◆ MATERIAL SHOWN:
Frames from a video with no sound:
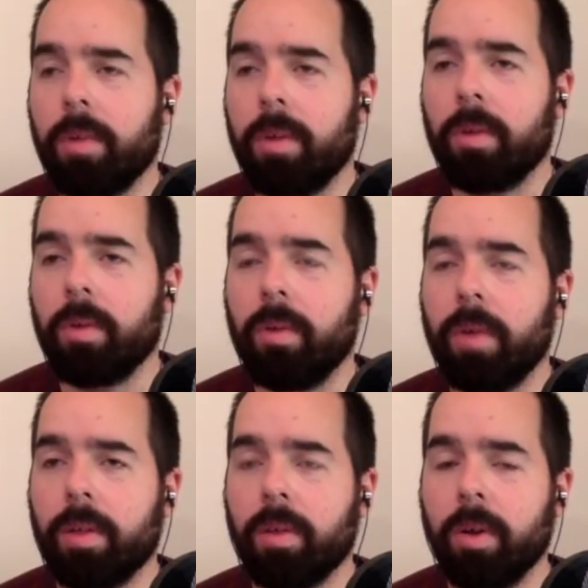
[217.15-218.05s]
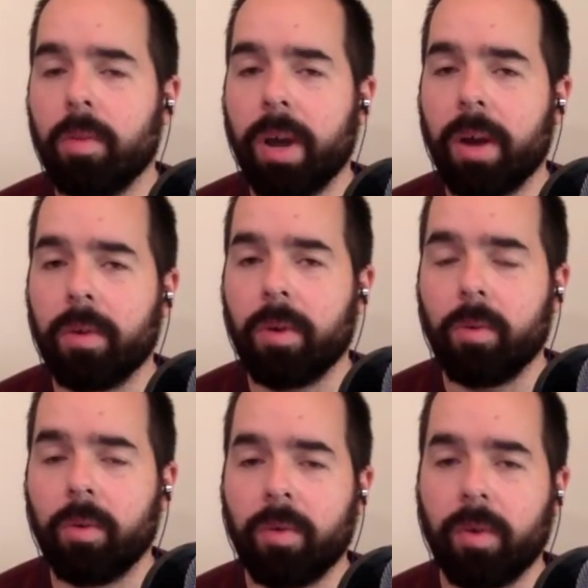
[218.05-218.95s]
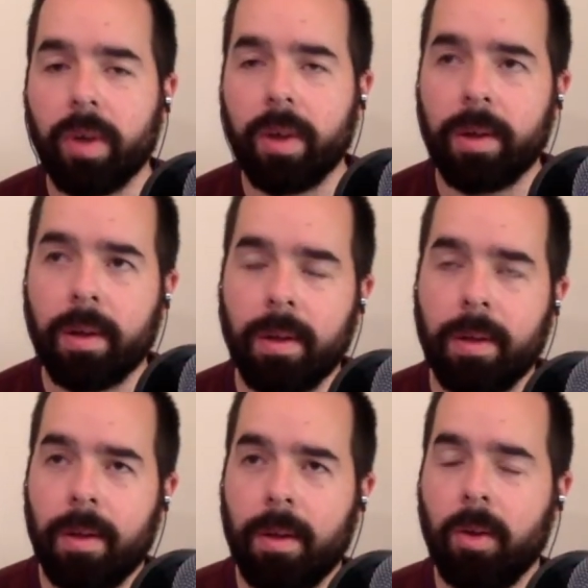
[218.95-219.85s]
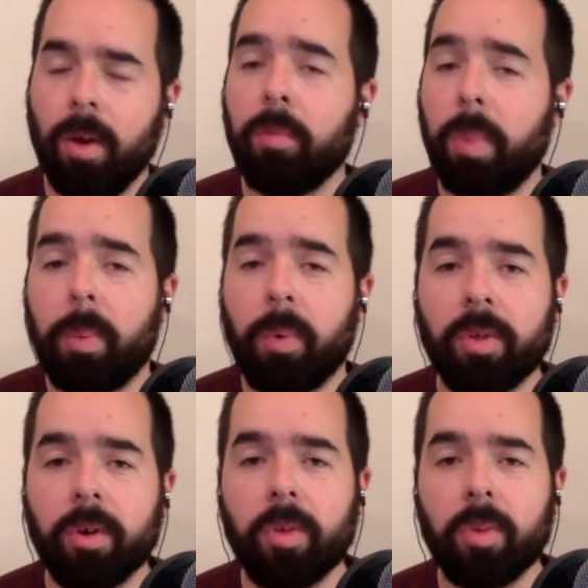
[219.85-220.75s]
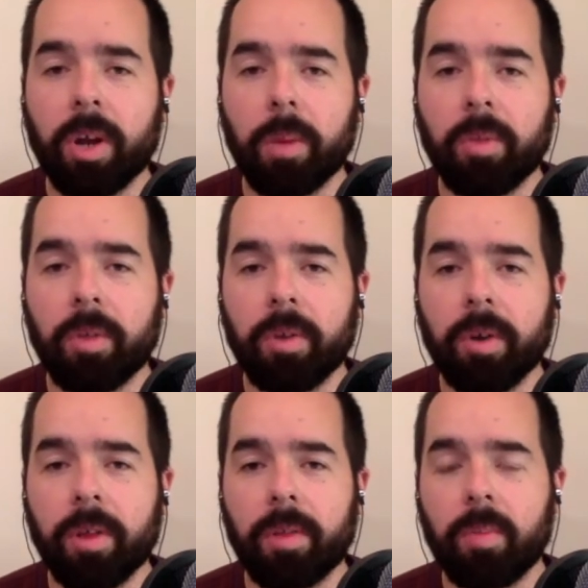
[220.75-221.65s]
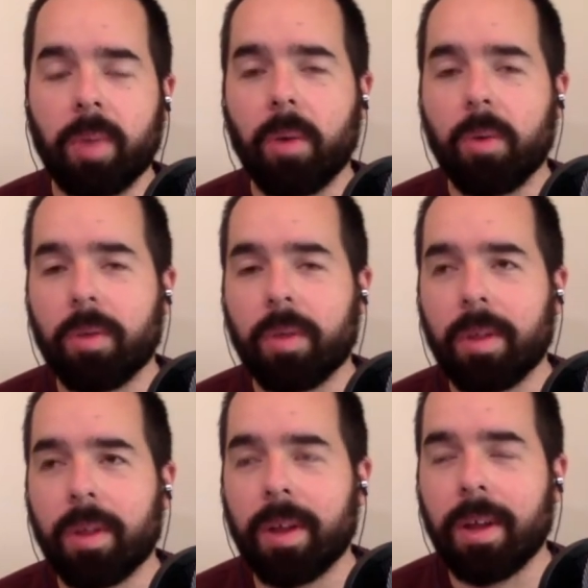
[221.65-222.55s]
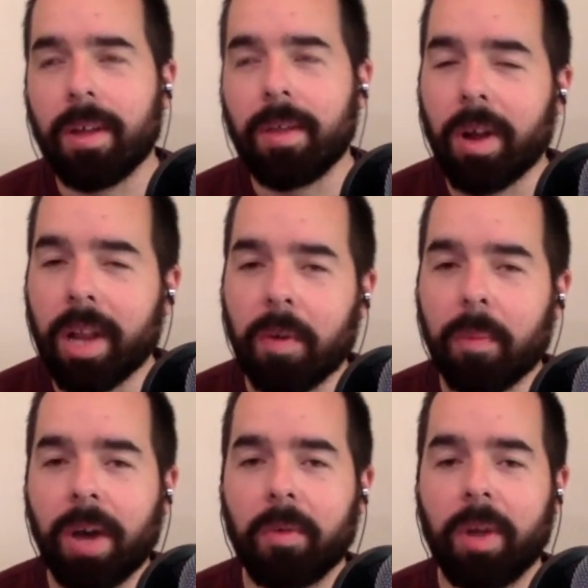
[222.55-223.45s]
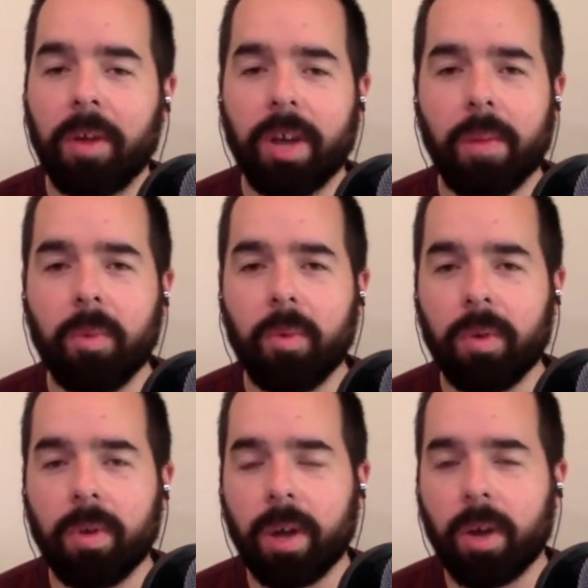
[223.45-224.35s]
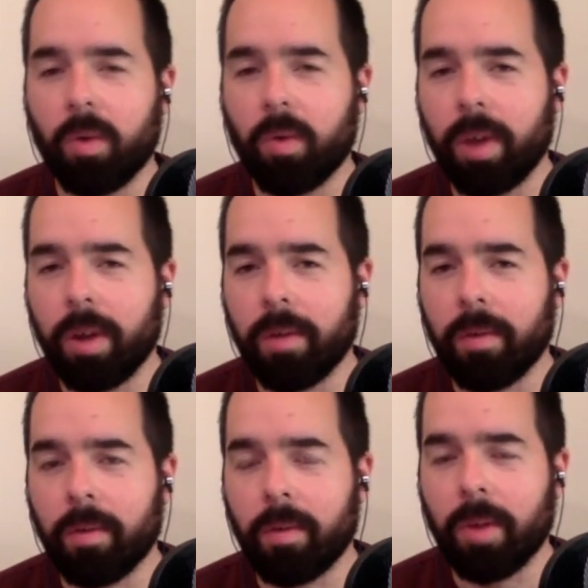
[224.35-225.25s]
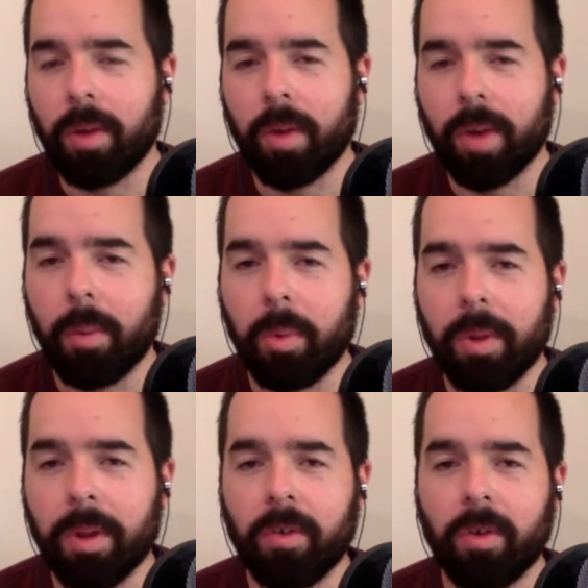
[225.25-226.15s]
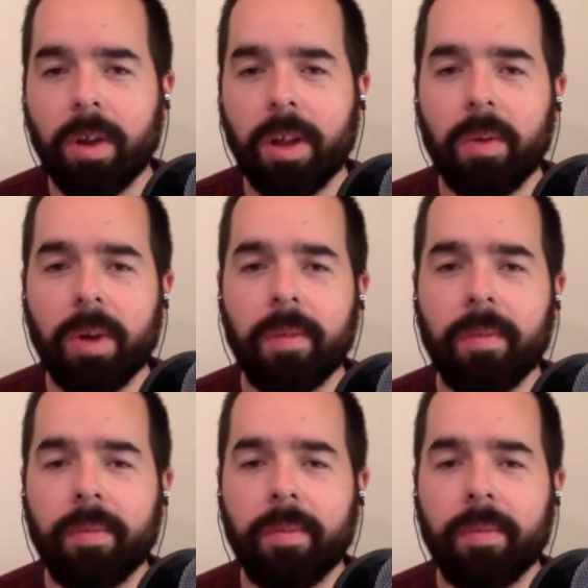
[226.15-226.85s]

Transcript: So you've got a science background, which is you have to be precise when it comes to science. How does the scientific background actually help you in a creative way? Do they complement each other in any way?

◆ TASK DESCRIPTION:
Omit the pictures, and please restate word for word the lines running from the line with "[218.95-219.85s]" to the end of the entries.

◆ TASK SOLUTION:
[218.95-219.85s]
[219.85-220.75s]
[220.75-221.65s]
[221.65-222.55s]
[222.55-223.45s]
[223.45-224.35s]
[224.35-225.25s]
[225.25-226.15s]
[226.15-226.85s]

Transcript: So you've got a science background, which is you have to be precise when it comes to science. How does the scientific background actually help you in a creative way? Do they complement each other in any way?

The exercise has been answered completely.